The first graphic (courtesy of Bloomberg LLP) shows the price series and relative returns of HFR's Investible Equity Hedge Index and the S&P500. HFRXEH is a good proxy of US-based equity hedge managers, and has the distinct advantage for hedge fund watchers of being a daily return series. The top half of the graphic shows two line charts for the two indices. The green shaded part of the lower half of the first graphic shows the relative performance of equity hedge funds against the equity market. When the line in the lower half moves up equity hedge funds are out-performing equity markets, and vice versa.
So the lower half of the first graphic shows that equity hedge funds under-perfromed the multi-year equity bull market of 2003 to August 2007, then out-performed the equity market into the market low of March 2009.
The second graphic here tells the same story over the last 17 months. Simply put, equity hedge fund managers as a whole cannot match a market rally of 50%-plus from the low that turns on a dime.
Amongst the questions I want to address here is how have equity hedge funds done this year, and what should investors in equity hedge funds have expected, given the market conditions experienced.

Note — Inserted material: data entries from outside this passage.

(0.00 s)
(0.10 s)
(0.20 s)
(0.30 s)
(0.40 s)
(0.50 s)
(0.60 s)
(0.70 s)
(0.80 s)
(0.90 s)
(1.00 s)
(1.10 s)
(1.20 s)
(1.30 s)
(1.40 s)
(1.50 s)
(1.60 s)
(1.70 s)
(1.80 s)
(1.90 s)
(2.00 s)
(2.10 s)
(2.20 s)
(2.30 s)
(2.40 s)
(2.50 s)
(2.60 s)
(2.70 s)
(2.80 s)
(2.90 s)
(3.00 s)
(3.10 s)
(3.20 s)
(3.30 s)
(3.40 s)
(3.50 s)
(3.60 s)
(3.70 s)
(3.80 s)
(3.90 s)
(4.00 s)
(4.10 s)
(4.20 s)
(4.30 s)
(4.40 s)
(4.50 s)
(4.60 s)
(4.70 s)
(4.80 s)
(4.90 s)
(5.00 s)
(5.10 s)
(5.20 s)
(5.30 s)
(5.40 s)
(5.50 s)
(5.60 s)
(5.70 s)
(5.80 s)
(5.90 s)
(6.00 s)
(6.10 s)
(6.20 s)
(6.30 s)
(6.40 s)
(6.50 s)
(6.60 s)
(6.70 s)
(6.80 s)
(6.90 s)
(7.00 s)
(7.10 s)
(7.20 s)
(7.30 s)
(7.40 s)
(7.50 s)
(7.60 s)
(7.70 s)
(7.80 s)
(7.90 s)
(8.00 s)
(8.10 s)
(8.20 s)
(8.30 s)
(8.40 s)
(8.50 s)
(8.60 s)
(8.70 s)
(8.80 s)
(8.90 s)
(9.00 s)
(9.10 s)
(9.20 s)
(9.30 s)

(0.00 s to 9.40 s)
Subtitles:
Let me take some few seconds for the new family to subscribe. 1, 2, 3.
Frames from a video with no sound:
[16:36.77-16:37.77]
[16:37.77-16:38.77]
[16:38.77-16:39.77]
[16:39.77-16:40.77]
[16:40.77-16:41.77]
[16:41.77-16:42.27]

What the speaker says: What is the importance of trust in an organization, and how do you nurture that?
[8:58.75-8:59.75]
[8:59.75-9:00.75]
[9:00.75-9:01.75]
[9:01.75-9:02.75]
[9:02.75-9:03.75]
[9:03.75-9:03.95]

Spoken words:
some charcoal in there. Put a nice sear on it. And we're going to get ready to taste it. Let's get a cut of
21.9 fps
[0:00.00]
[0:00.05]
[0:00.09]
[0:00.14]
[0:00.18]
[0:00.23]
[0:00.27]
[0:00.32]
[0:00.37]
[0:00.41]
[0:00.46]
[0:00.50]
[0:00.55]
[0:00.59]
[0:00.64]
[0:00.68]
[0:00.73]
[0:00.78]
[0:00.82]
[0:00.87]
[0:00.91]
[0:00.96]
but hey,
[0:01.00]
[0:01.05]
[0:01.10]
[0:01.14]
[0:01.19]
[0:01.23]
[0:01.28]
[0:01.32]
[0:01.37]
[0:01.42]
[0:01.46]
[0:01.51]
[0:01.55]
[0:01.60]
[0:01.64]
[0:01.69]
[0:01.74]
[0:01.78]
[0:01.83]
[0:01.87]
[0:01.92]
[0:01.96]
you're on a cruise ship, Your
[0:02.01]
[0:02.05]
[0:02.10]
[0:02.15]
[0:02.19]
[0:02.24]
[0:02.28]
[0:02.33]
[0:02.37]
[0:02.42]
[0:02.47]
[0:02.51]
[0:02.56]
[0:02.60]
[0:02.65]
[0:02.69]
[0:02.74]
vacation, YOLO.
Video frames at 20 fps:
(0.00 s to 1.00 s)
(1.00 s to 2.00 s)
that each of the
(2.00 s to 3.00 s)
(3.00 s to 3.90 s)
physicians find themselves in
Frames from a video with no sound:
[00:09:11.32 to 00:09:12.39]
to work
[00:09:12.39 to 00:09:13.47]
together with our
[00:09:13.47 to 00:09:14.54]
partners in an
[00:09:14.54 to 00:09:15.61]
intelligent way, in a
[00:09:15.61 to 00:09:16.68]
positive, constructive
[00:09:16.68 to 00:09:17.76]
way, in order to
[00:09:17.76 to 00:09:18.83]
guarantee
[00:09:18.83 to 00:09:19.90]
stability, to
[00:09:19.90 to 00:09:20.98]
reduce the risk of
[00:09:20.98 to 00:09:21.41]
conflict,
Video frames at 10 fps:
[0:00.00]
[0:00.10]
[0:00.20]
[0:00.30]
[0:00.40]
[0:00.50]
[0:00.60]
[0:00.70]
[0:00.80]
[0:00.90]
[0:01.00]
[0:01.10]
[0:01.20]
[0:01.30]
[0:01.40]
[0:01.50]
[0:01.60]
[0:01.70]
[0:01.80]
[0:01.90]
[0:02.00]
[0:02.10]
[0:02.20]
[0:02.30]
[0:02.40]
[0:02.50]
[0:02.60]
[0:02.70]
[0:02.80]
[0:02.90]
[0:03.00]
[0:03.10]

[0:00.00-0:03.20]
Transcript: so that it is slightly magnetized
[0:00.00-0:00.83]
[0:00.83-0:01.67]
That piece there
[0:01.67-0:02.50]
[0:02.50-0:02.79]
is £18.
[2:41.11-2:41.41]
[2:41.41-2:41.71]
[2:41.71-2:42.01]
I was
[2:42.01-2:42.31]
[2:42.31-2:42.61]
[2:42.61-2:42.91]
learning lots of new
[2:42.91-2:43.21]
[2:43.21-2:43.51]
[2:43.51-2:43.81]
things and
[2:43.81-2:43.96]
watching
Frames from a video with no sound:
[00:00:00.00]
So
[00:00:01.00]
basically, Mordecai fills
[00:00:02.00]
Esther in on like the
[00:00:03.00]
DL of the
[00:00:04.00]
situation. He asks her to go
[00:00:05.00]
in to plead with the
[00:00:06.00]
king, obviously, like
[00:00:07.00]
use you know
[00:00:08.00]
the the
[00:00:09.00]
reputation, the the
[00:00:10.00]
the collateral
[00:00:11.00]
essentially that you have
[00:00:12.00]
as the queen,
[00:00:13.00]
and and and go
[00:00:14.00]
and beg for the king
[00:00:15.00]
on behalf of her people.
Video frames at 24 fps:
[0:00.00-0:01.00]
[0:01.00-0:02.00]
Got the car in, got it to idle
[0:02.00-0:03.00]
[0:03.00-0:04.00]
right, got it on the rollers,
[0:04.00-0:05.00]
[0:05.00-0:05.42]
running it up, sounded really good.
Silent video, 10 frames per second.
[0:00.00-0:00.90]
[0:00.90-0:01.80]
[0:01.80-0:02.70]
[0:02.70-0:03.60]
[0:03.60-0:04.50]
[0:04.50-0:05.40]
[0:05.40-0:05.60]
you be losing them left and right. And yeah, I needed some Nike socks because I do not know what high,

Over the year-to-date (up to and including Monday the 8th of February) the HFR Equity Hedge Index has fallen 1.6%, and over that time the S&P has fallen 5.2%. There have been two distinct phases for the equity market in the year to date period: stocks rallied 3.1% from the start of the year to the S&P high on the 19th of January, and then stocks fell 8.1% to the 8th of January. The high for the HFR hedge fund index came a week before the price peak of the S&P500: the inference being that equity hedge managers were already reigning back net equity market exposure as the market approached its peak. Further, the relative movements of the hedge fund index to the stock market index sugggest that in the first two weeks of the year equity hedge fund managers as an aggregate had a net market exposure of around 80%. From the stock market peak on the 19th of January to the 8th of February the decline in equity hedge fund NAVs suggests that the net exposure of equity hedge funds in America was just under 60%.
The returns from equity hedge funds this year will have come from both stock selection and net market beta, and at the index level it is not possible to break that down (ask your manager for details). The evidence from the year to date numbers so far is that equity hedge managers have reduced their net exposures going into the fall in stock prices and mitigated the losses of the capital of their investors through so doing.
Addendum: The BoA/Merrill Lynch Hedge Fund Monitor for 8th February estimated that (globally) equity long/short funds had cut market exposure to a net 27-28% in the first week of February. If so that would be the lowest net exposure to markets since May of 2009.